Look back over that prayer. How many times did Ezra pray, “THEY have done this…”? How often did he cast the blame for their corporate guilt on his fellow Israelites, as he had every right to do?

You won’t find any. Instead, over and over he prayed, “I am ashamed…” “Our iniquities have risen…” “We have been in great guilt…” and so on. Ezra claimed for himself the guilt of his fellow Israelites, past and present, and he prayed accordingly. 

Why? Because there was not merely individual sin; there was corporate sin present among the people. Ezra knew this, and took it up as his own—even though he was not guilty of this sin; in fact, he had been the one calling them out of it.

“But wait,” you say. “Ezra was a priest—that’s exactly what he was supposed to do: intercede for his guilty fellow men.” Exactly. And what does the Apostle Peter say to us, the church?

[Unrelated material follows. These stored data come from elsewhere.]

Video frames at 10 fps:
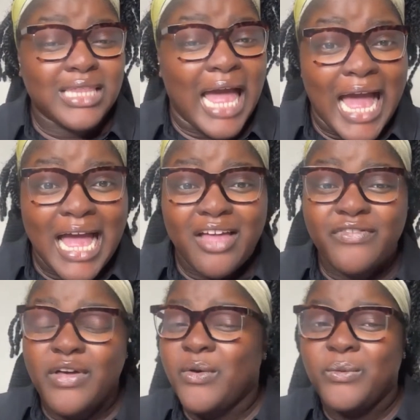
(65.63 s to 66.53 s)

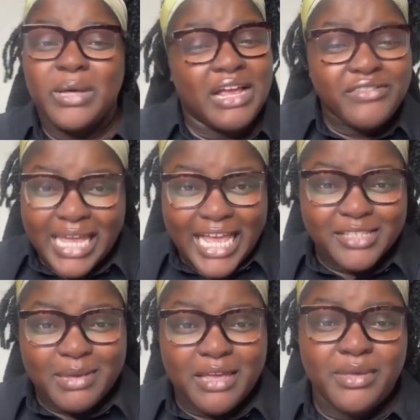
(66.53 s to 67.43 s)
live, whatever the
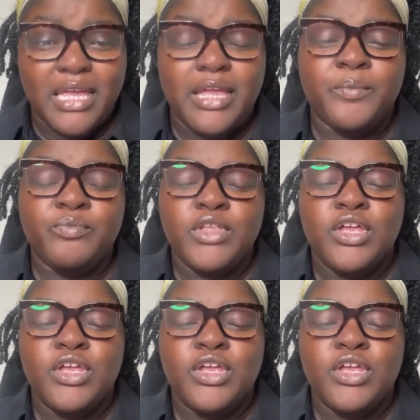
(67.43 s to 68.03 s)
case may be,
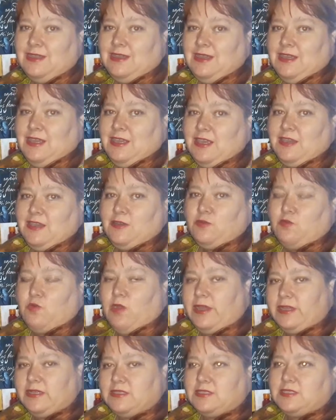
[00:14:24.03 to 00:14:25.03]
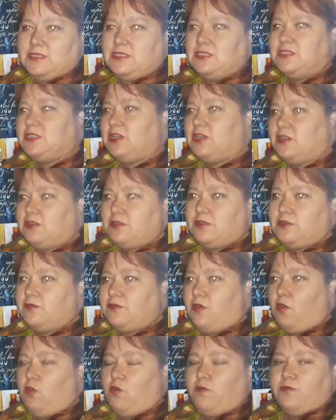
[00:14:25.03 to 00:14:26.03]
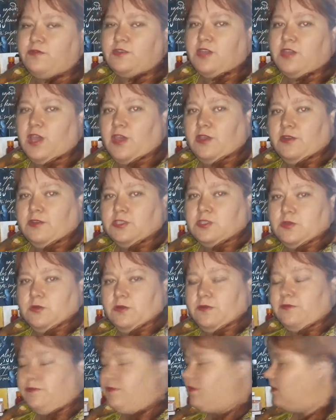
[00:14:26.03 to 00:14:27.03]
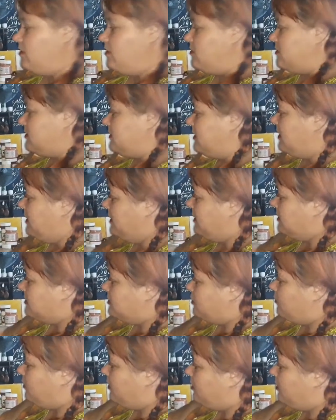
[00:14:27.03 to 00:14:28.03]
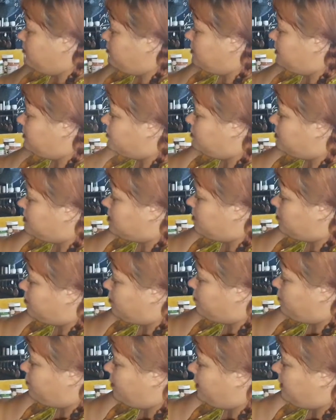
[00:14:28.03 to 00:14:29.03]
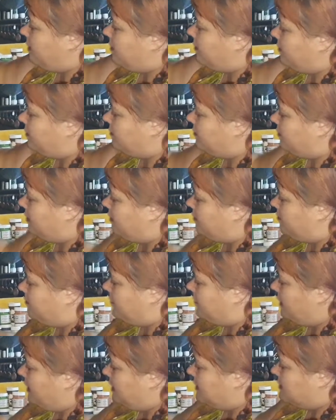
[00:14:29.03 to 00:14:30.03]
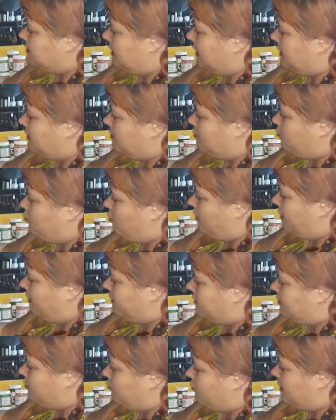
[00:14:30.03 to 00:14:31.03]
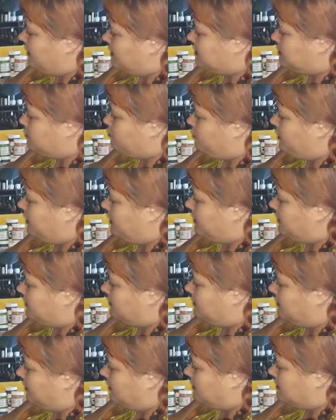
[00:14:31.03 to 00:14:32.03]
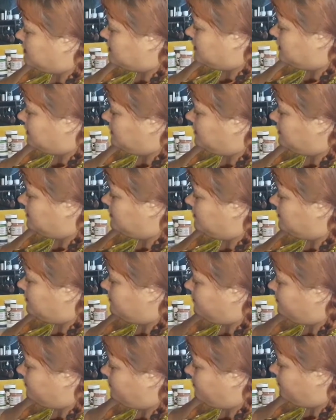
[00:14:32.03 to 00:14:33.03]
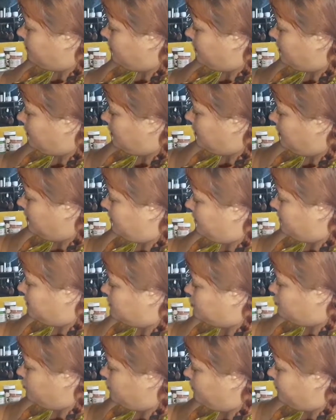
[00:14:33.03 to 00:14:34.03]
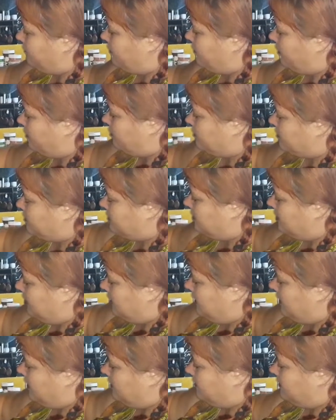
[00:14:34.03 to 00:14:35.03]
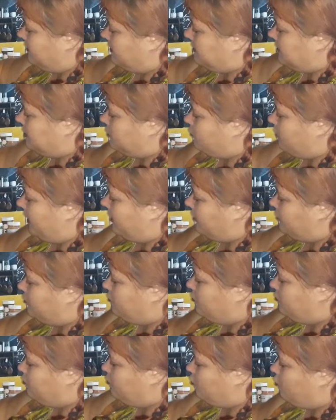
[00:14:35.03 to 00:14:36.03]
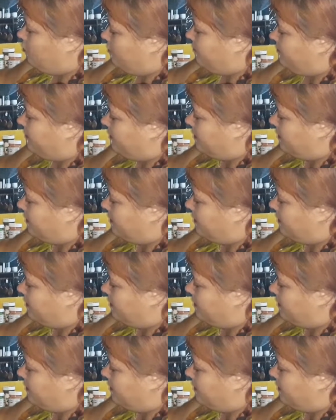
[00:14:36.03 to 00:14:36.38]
a white sort of off-tone sort of vase. So what I'm going to do is I'm really going to take the white and really spread it nicely. So it sort of goes. This is where I do more of a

"But you are a chosen race, a royal priesthood, a holy nation, a people for his own possession, that you may proclaim the excellencies of him who called you out of darkness into his marvelous light” (I Peter 2:9, emphasis added).

We are the ones now called to take up Ezra’s model and intercede for the guilt that is upon us corporately, as well as individually. We are not freed from the guilt that those corporate structures we are a part of—including (and especially) the church—have, simply because of our individual salvation in Christ. 

Christ died for our corporate sins, too—and promises us that, "If we confess our sins, he is faithful and just to forgive usour sins and  to cleanse us from all unrighteousness” (I John 1:9, emphasis added). So we must join in confessing the sins of our corporate guilt, just as we have and do confess our individual sins.